* _AIM OF THE TASK_
Please return every record exactly as written, leaving out the pictures.

=== Begin Enclosure ===

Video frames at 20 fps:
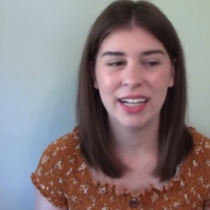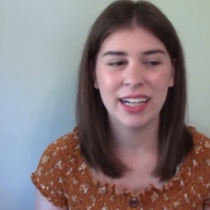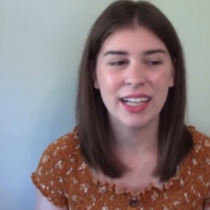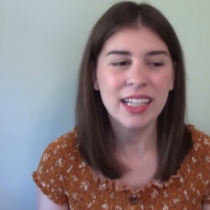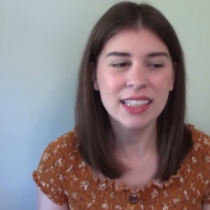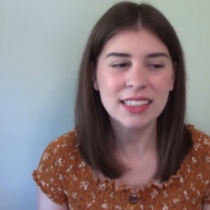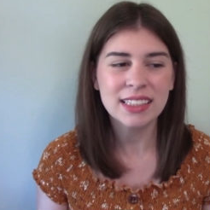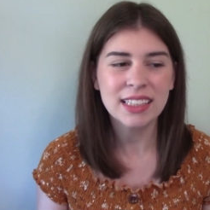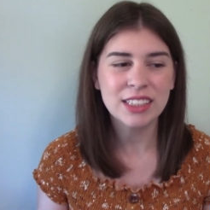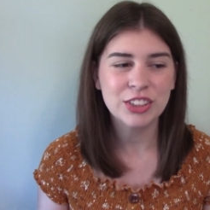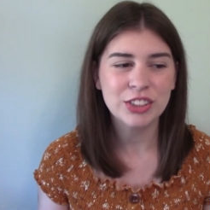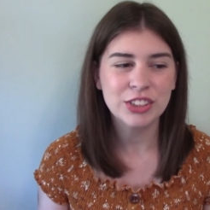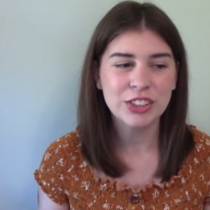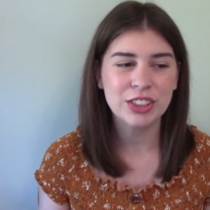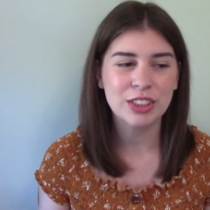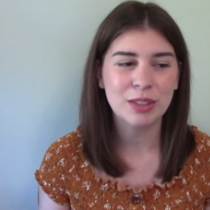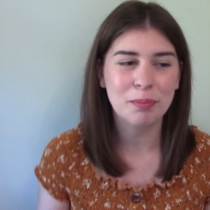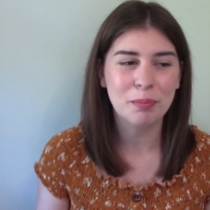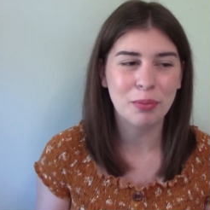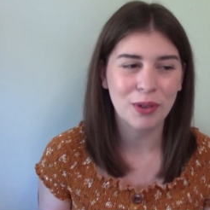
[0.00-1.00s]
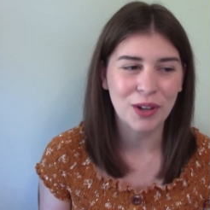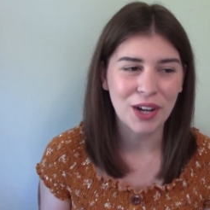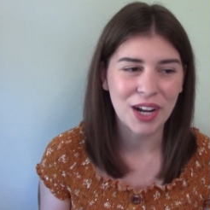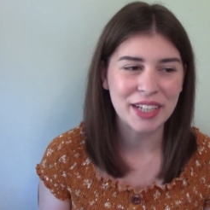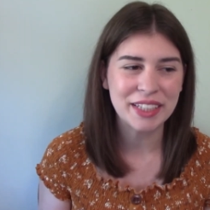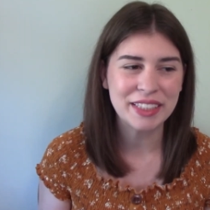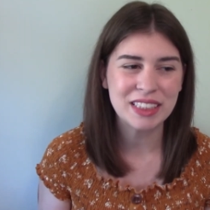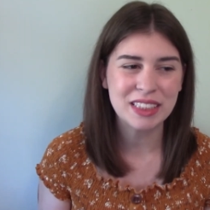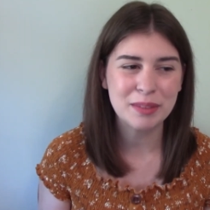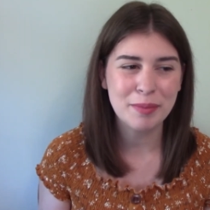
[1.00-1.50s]
And I guess it just
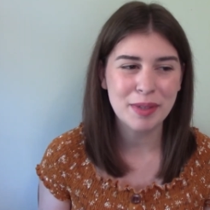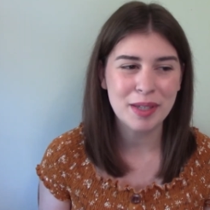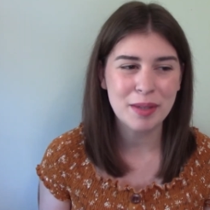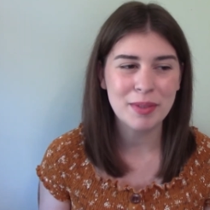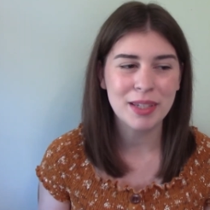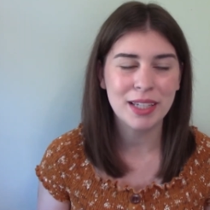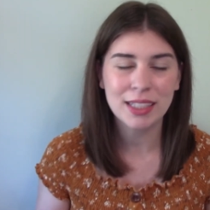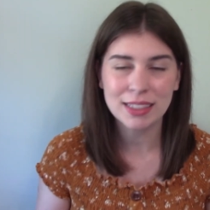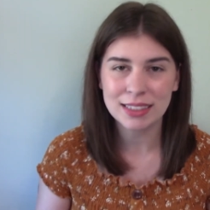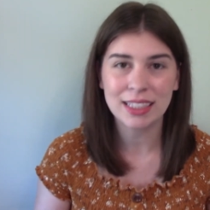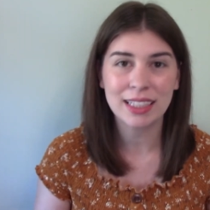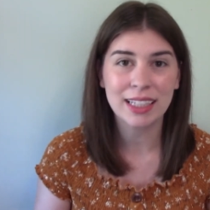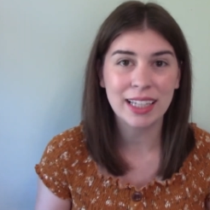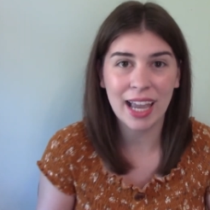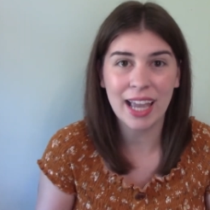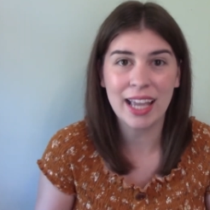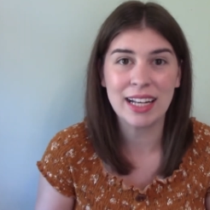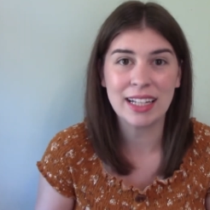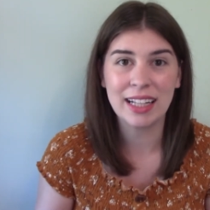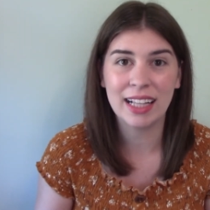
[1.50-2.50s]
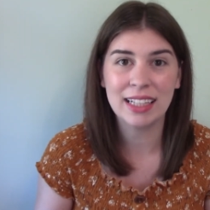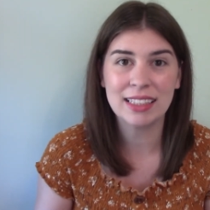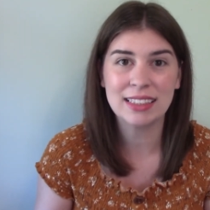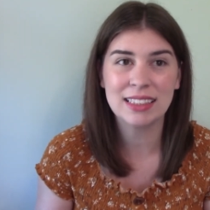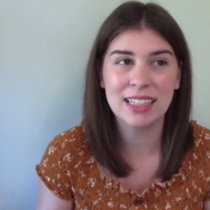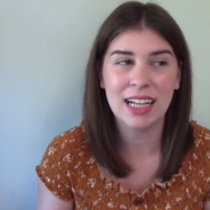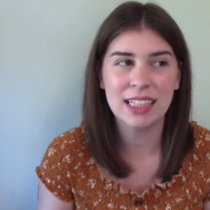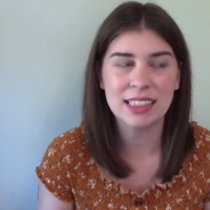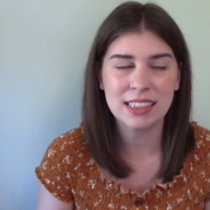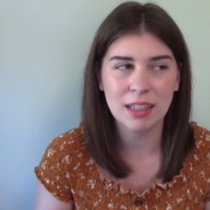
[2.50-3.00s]
surprised me because, again,
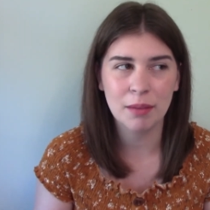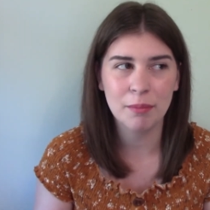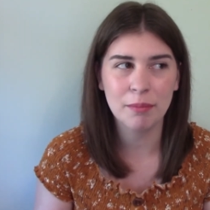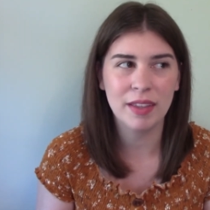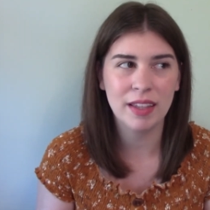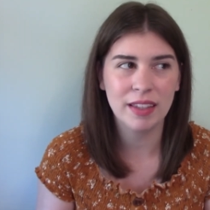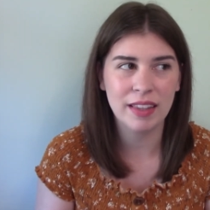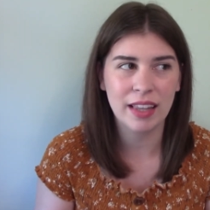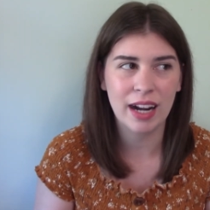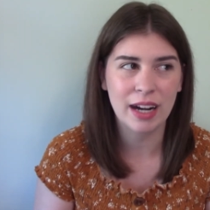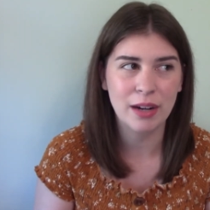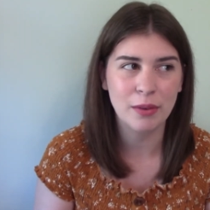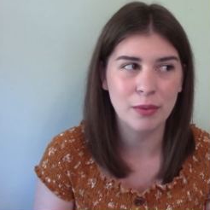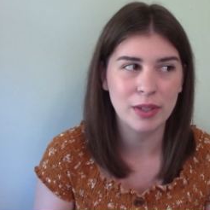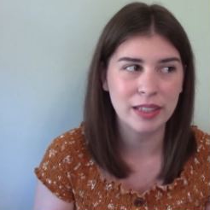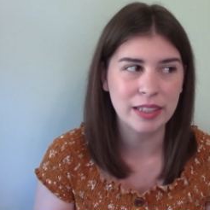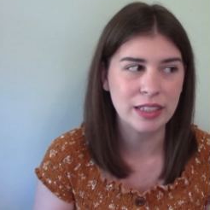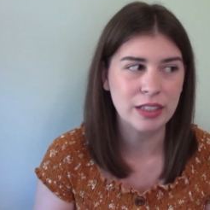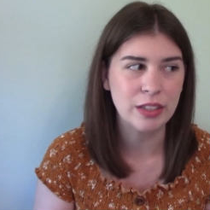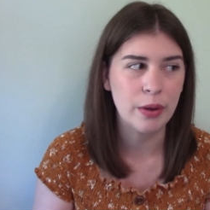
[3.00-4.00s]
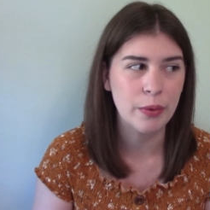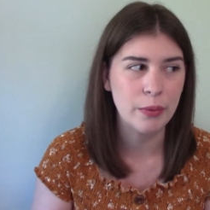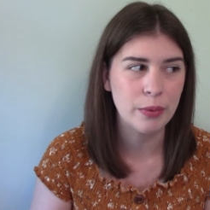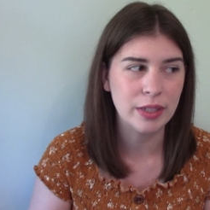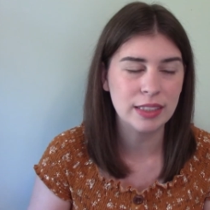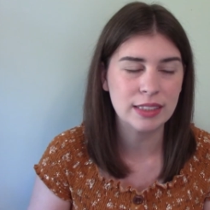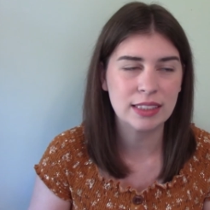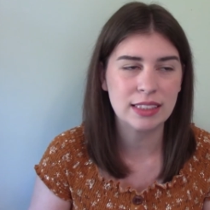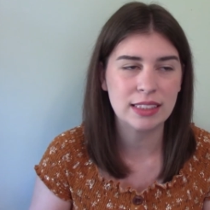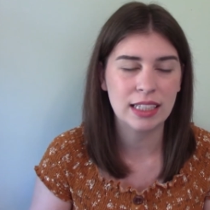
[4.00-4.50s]
that's not something that I really
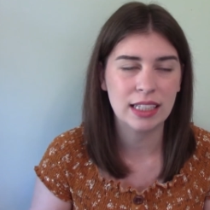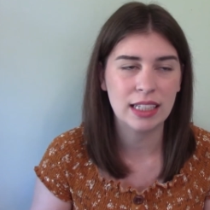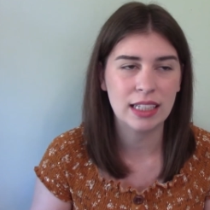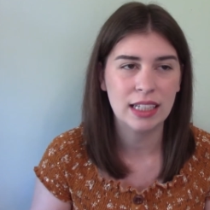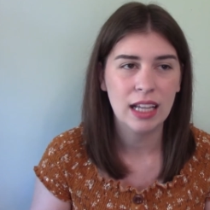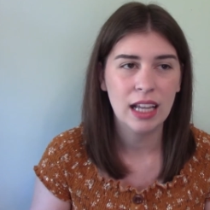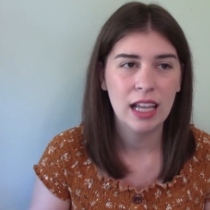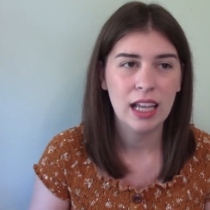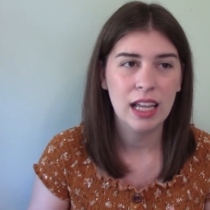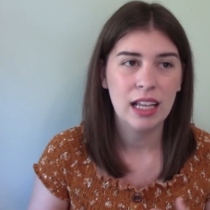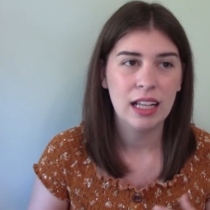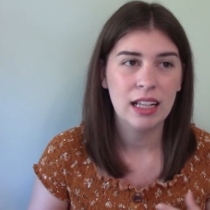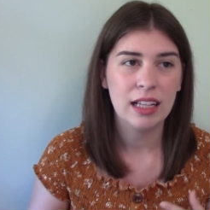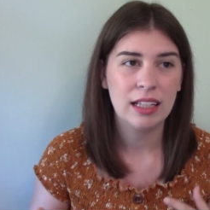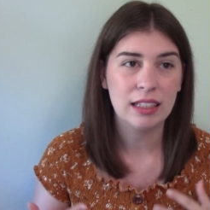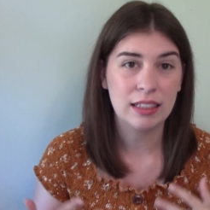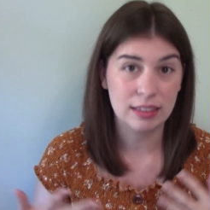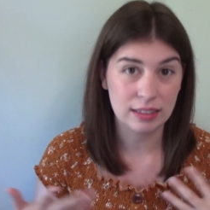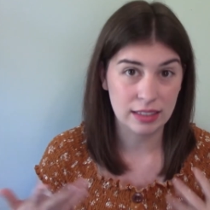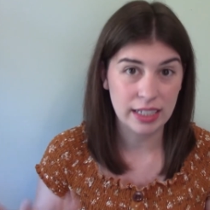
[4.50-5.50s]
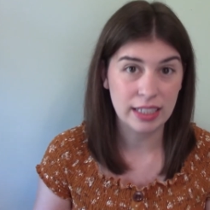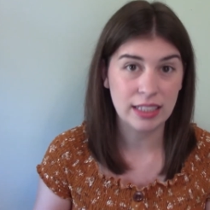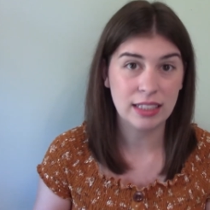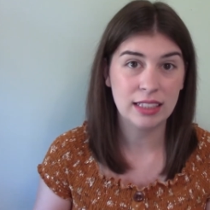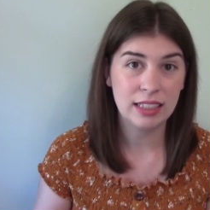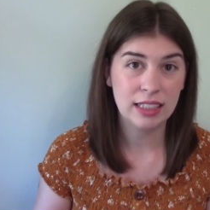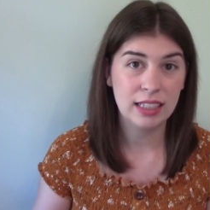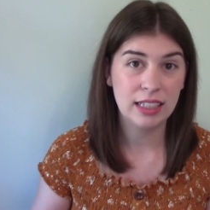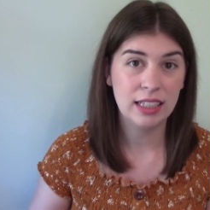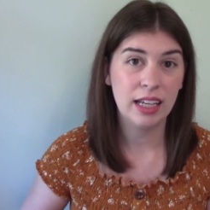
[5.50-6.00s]
notice
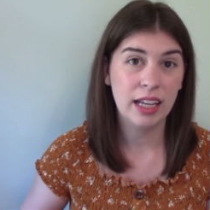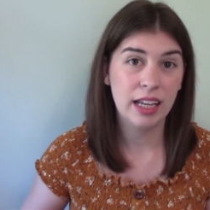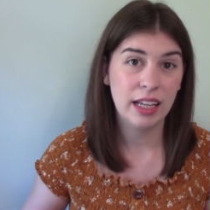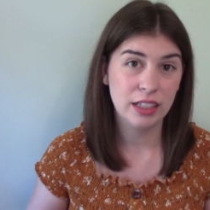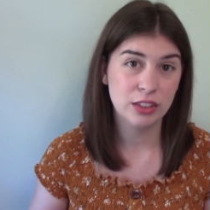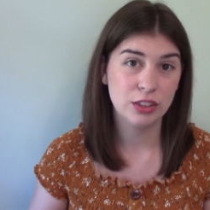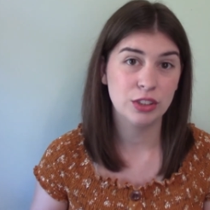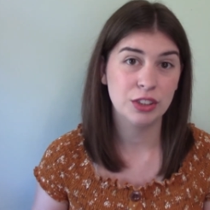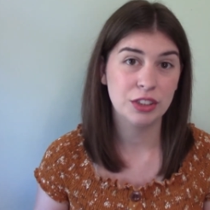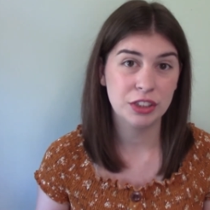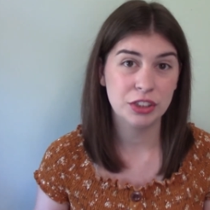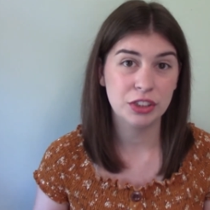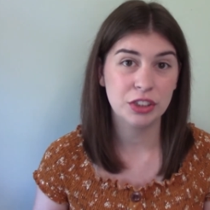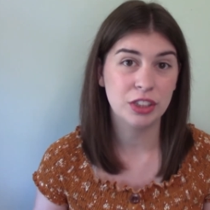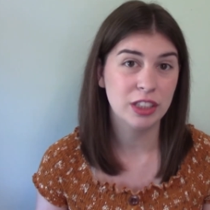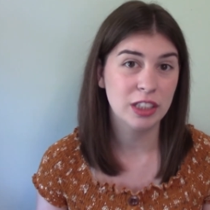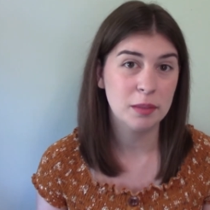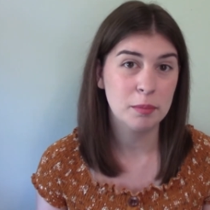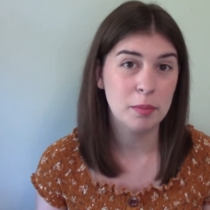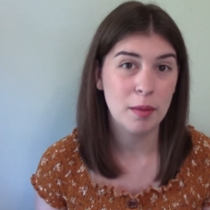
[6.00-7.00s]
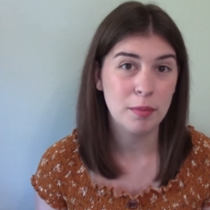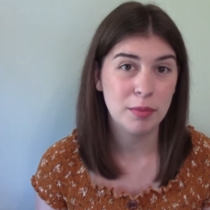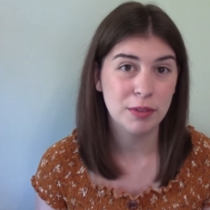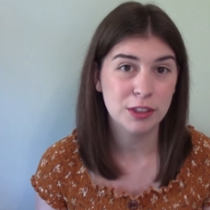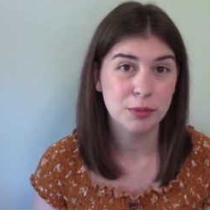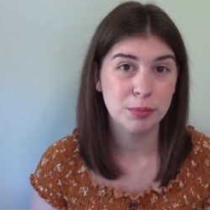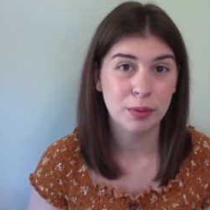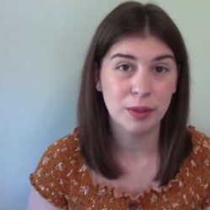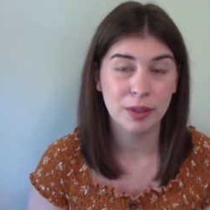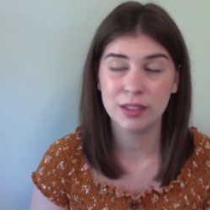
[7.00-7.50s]
lately in traditionally
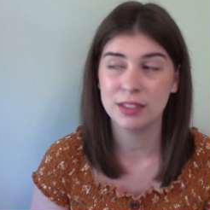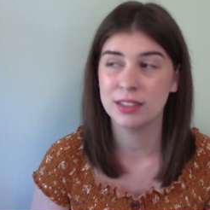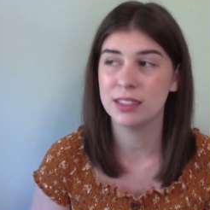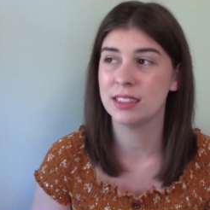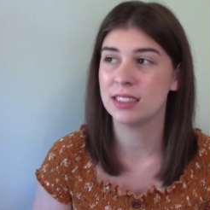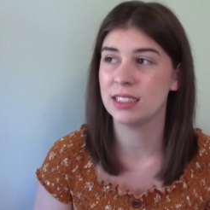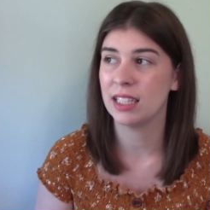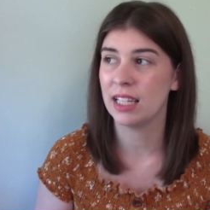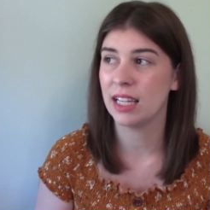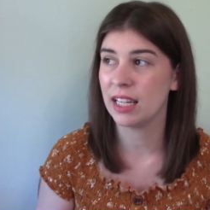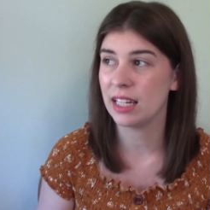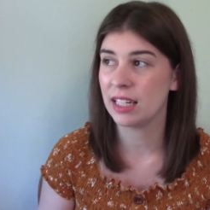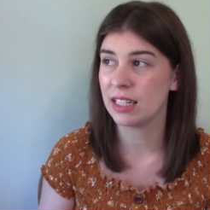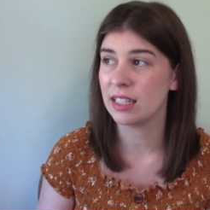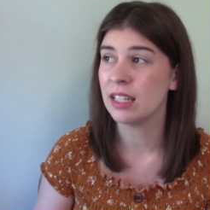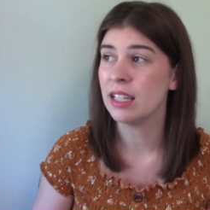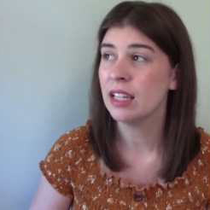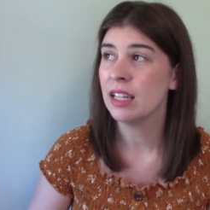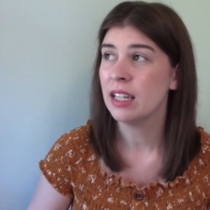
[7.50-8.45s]
published books, in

=== End Enclosure ===

* _OUTPUT OF THE TASK_
Video frames at 20 fps:
[0.00-1.00s]
[1.00-1.50s]
And I guess it just
[1.50-2.50s]
[2.50-3.00s]
surprised me because, again,
[3.00-4.00s]
[4.00-4.50s]
that's not something that I really
[4.50-5.50s]
[5.50-6.00s]
notice
[6.00-7.00s]
[7.00-7.50s]
lately in traditionally
[7.50-8.45s]
published books, in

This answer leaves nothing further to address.